[Exercise description]:
Retype exactly the span of lines below from the one with "[00:00:01.55]" through the one with "[00:00:02.25]". Do not include pictures.

[The records]:
━━━━━━
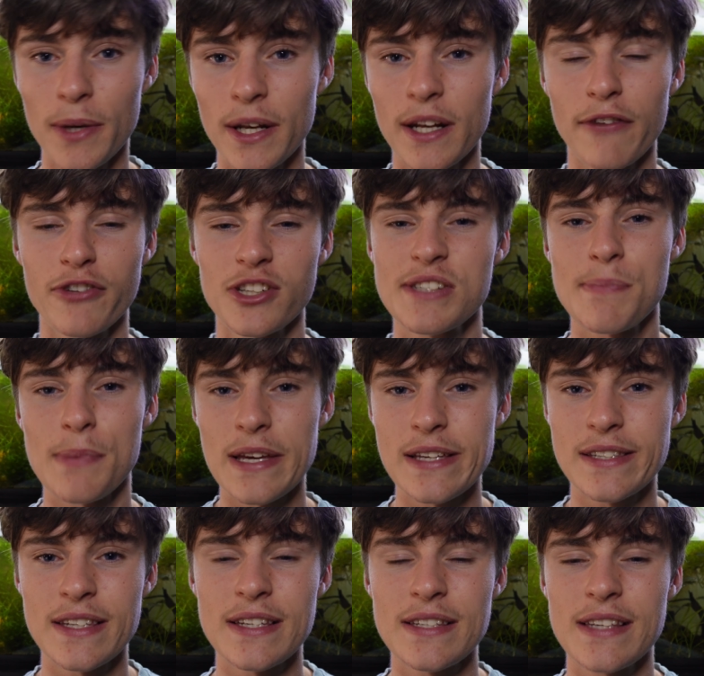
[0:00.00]
many different
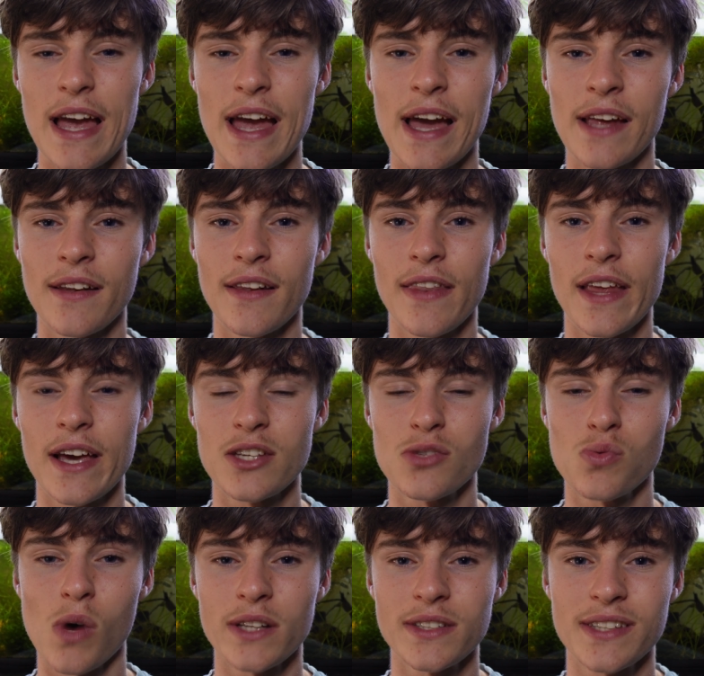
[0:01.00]
species, and
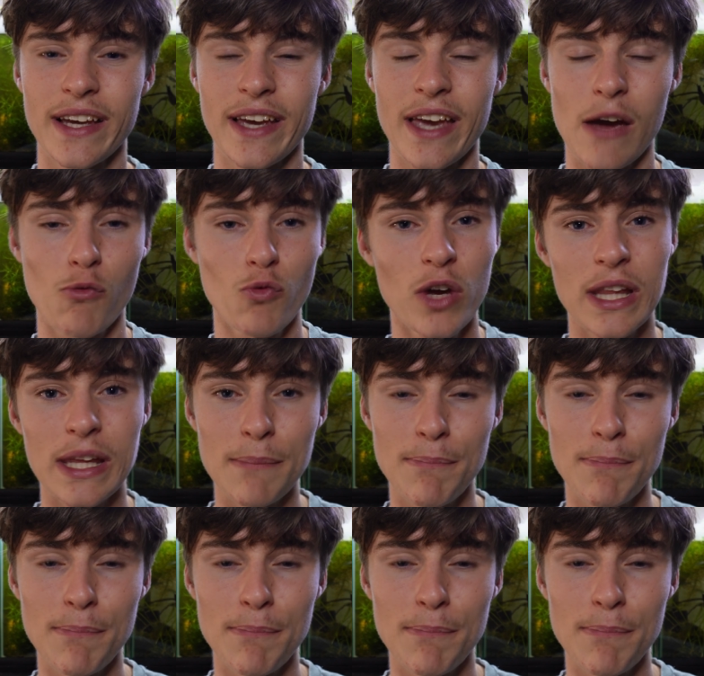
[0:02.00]
there's ones that get really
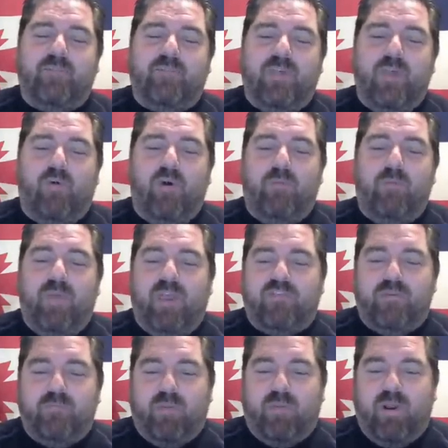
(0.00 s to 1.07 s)
Playboy
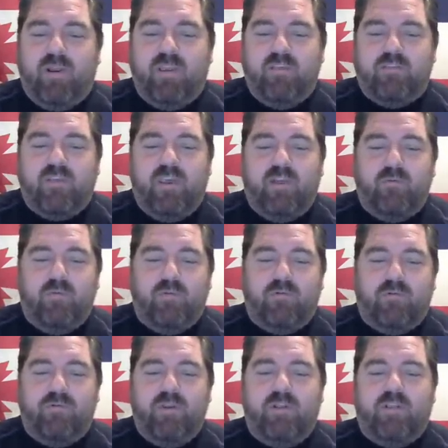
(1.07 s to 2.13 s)
Mansion parties and will
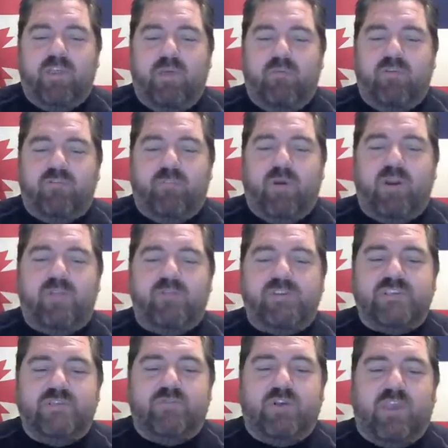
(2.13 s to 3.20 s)
reveal them as part of a
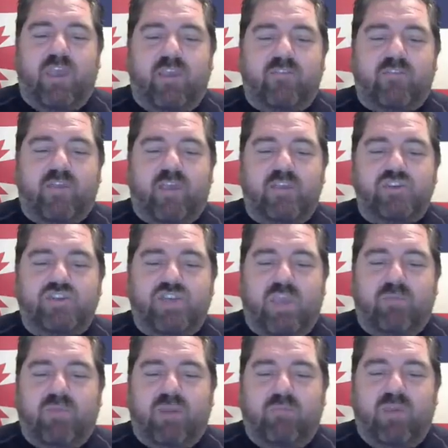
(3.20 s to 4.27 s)
civil case against
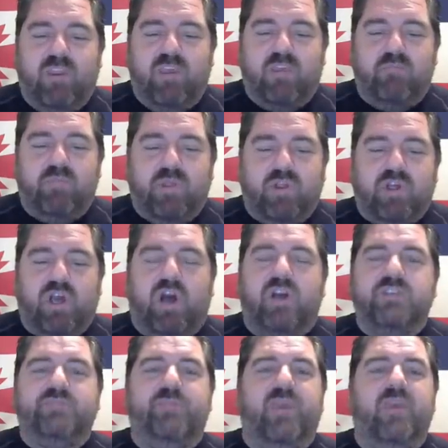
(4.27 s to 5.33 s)
shame comedian Bill
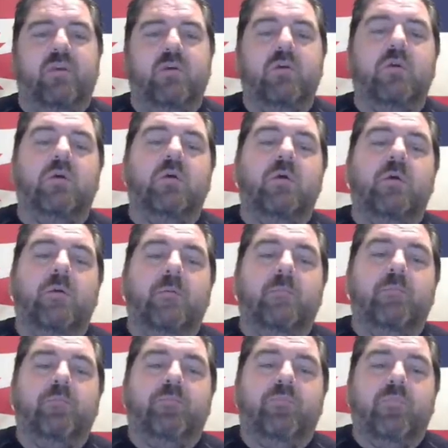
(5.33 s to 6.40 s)
Cosby.
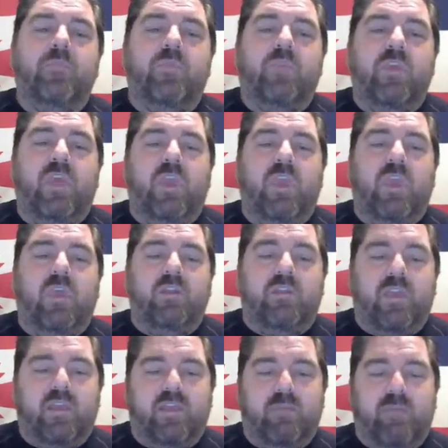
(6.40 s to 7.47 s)
The
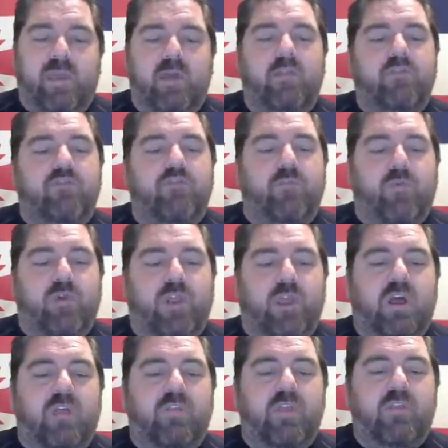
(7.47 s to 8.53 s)
Daily Mail is reporting
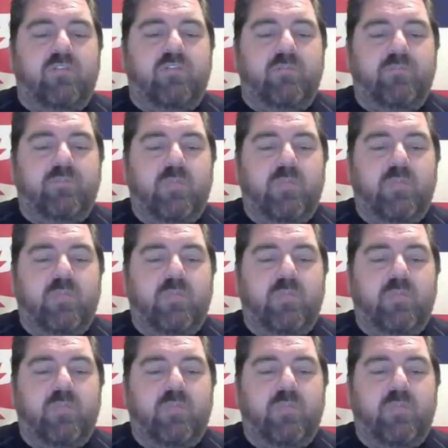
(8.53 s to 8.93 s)
on this.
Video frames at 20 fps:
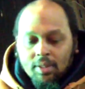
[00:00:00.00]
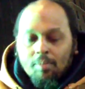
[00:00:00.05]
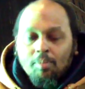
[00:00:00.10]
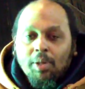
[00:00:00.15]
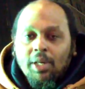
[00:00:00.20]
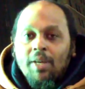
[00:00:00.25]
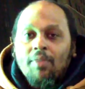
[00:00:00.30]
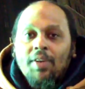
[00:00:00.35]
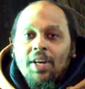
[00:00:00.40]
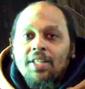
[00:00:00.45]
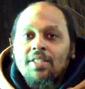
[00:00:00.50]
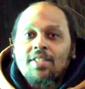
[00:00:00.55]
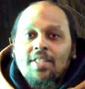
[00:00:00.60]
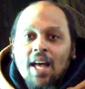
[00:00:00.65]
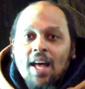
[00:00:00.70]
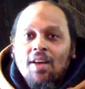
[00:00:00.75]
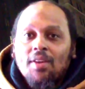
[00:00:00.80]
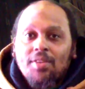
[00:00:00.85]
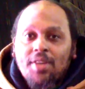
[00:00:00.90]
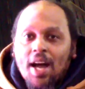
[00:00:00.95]
Believing in
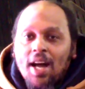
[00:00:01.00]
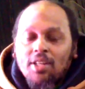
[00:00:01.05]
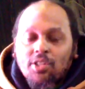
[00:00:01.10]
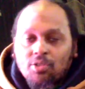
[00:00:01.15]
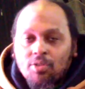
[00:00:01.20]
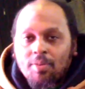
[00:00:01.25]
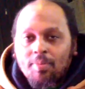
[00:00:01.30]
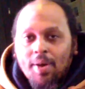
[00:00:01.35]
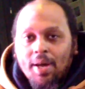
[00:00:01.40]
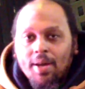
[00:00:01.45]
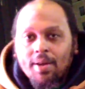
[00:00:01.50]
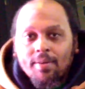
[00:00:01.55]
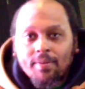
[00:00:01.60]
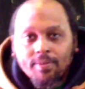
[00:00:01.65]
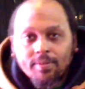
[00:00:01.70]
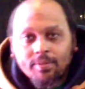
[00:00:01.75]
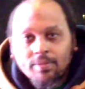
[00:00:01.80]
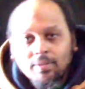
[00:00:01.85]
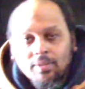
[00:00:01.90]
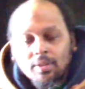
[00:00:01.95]
sound doctrine, man.
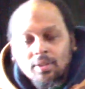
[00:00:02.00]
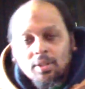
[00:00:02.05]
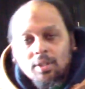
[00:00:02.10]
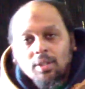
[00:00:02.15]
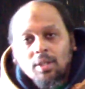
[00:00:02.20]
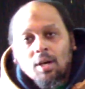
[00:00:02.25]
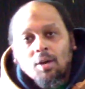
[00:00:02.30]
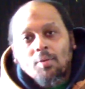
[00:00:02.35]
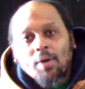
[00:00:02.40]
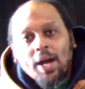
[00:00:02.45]
All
━━━━━━
[Result]:
[00:00:01.55]
[00:00:01.60]
[00:00:01.65]
[00:00:01.70]
[00:00:01.75]
[00:00:01.80]
[00:00:01.85]
[00:00:01.90]
[00:00:01.95]
sound doctrine, man.
[00:00:02.00]
[00:00:02.05]
[00:00:02.10]
[00:00:02.15]
[00:00:02.20]
[00:00:02.25]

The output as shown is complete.